Building a Weekly Schedule

Rather than doing the same routine every day, rotate through different skill areas across the week. Here is a sample schedule for an intermediate player practicing four days per week:

DayFocusRoutineDuration
MondayScoringWarm-up (5 min) + Treble Targets (20 min) + Twenty-Twenty (15 min)40 min
WednesdayDoublesWarm-up (5 min) + Double Round the Clock (20 min) + 170 Practice (15 min)40 min
FridayMatch playWarm-up (5 min) + Pressure 501 x10 legs (25 min)30 min
SundayAssessmentWarm-up (5 min) + Bob's 27 (20 min) + Fatigue Finishing (15 min)40 min

This schedule ensures you work on scoring, doubles, match simulation, and assessment each week. Adjust the routines as your skill develops — when a routine becomes too easy (you consistently score in the top tier), replace it with the next-level version.

Tracking Your Improvement

Every routine above produces a number: a score, a count, a time. Write it down. Use a notebook, a spreadsheet, or the statistics tracking in your darts scoring app. The specific tool does not matter. What matters is that you have a record you can review.

Look at your numbers once a month. Plot them on a graph if you are visually inclined. You are looking for trends, not individual data points.
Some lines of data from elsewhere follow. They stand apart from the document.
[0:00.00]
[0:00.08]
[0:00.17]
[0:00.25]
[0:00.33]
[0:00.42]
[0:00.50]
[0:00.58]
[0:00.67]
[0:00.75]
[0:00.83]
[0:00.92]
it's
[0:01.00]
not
A single bad session means nothing. Five consecutive sessions below your average means something is off — perhaps you are fatigued, perhaps your darts need new flights, perhaps a technical flaw has crept in.
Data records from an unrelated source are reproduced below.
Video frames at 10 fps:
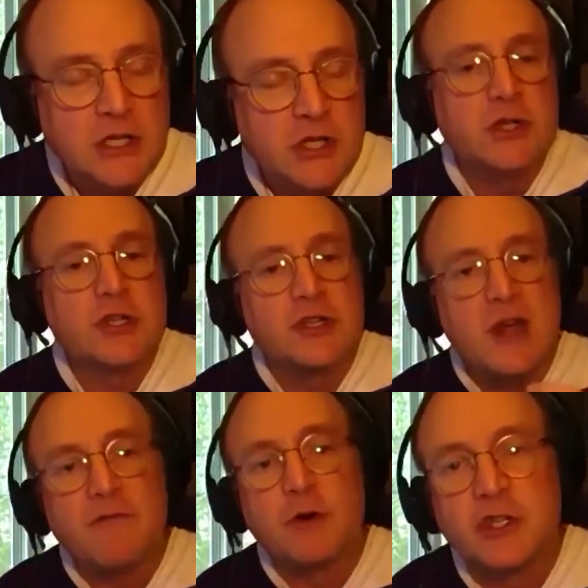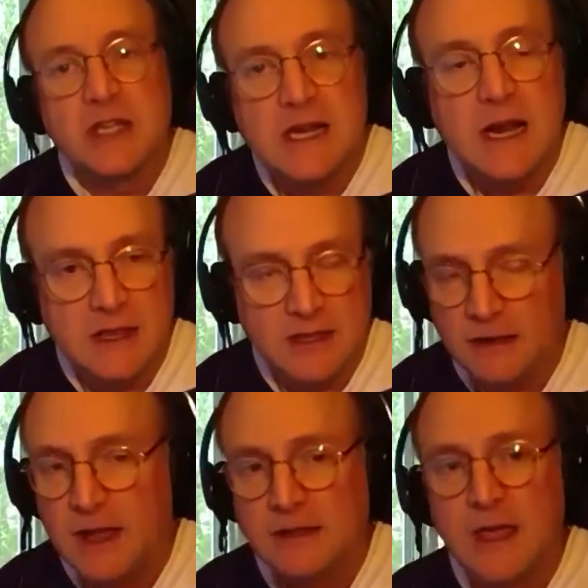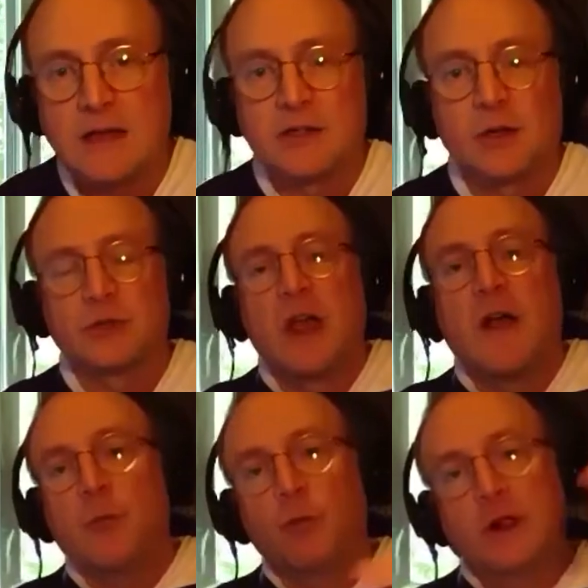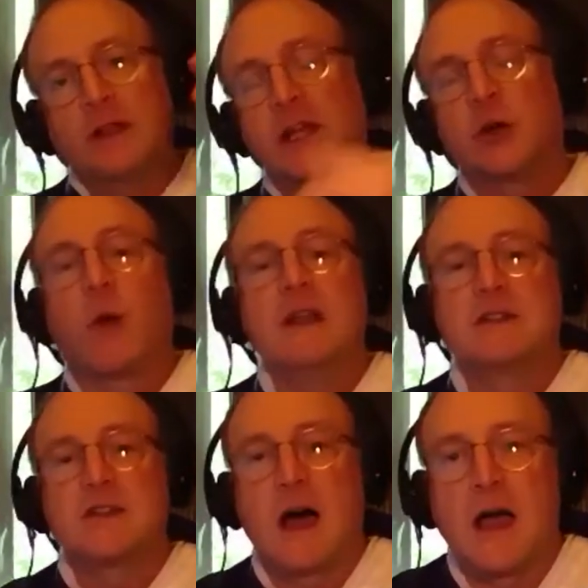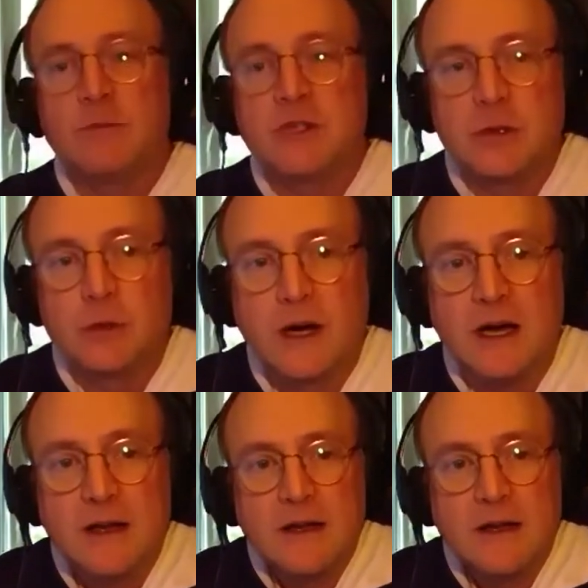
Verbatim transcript: you've just never seen anything like that. So it was really a great time to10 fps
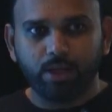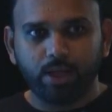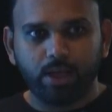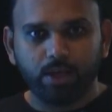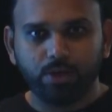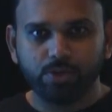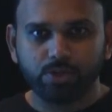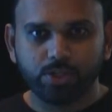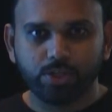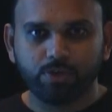user
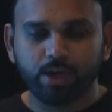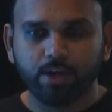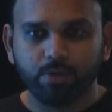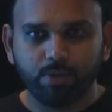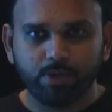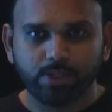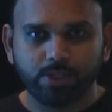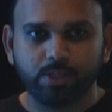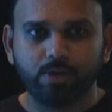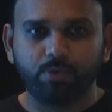is interacting with the
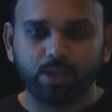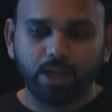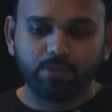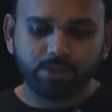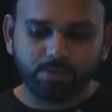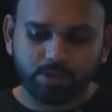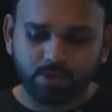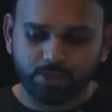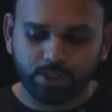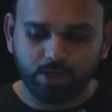system will have some sort of
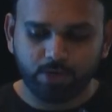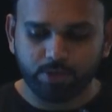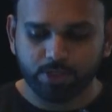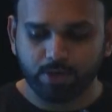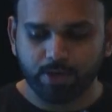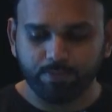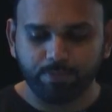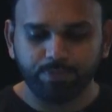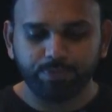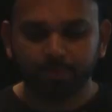a chain address, right?
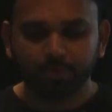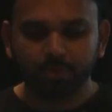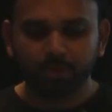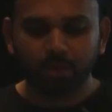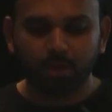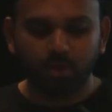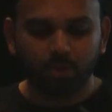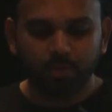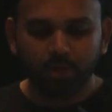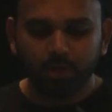
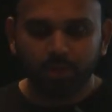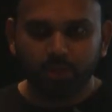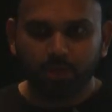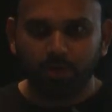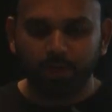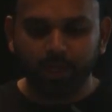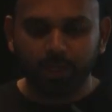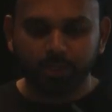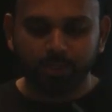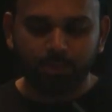Cool. So currently
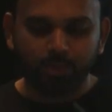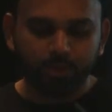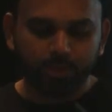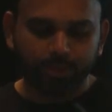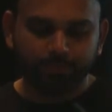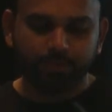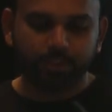it supports 620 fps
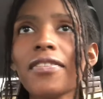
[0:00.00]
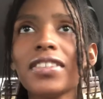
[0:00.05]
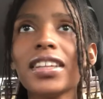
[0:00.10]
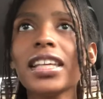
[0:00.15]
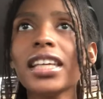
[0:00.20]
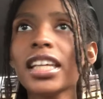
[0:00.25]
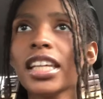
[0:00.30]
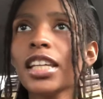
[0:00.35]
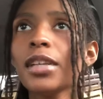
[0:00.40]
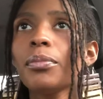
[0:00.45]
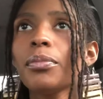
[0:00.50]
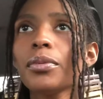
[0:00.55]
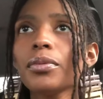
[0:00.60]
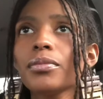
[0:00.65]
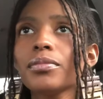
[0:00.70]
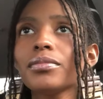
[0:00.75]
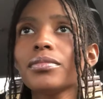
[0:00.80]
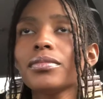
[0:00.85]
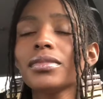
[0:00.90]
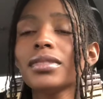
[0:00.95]
to keep
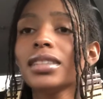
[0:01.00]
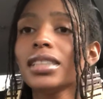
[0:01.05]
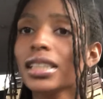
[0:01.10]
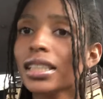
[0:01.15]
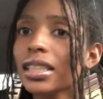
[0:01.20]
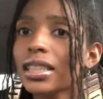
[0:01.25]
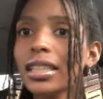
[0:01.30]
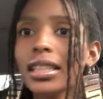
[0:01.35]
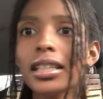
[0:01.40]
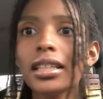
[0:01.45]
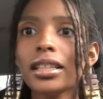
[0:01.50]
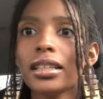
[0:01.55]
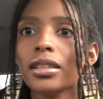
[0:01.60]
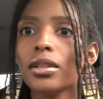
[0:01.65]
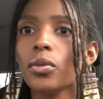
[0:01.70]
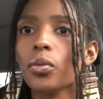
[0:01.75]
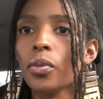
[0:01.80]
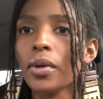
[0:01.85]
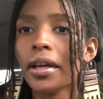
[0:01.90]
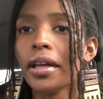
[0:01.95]
dealing
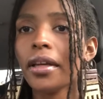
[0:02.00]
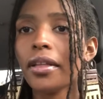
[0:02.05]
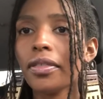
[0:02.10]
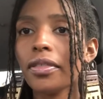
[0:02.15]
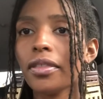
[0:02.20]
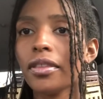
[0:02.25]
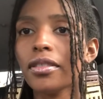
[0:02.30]
with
Set targets based on your data. If your Double Round the Clock score averages 22 out of 63, set a goal of 28 within a month. If your Bob's 27 average is 45, aim for 80. These targets should be challenging but realistic based on your rate of improvement.

The 10% rule: Realistic improvement in darts is roughly 5-10% per month with consistent practice. If your three-dart average is 45, expect to reach 48-50 within a month of structured practice. Dramatic jumps are rare; steady progress is the norm. Trust the process.

When Practice Is Not Working

If your numbers are flat or declining despite consistent practice, something in your technique may have shifted. The most common culprits: grip has tightened under pressure, stance has drifted forward, follow-through has shortened, or fatigue is accumulating from too many sessions without rest. Take two days off, then return to a basic warm-up routine. Often the reset is all you need.

If the plateau persists for more than three weeks, consider recording yourself on video. Compare your current throw to footage from when you were improving. Small technical changes are difficult to feel but easy to see. A slightly higher elbow, a slightly faster drawback, a tiny hesitation before release — these are the gremlins that stall progress.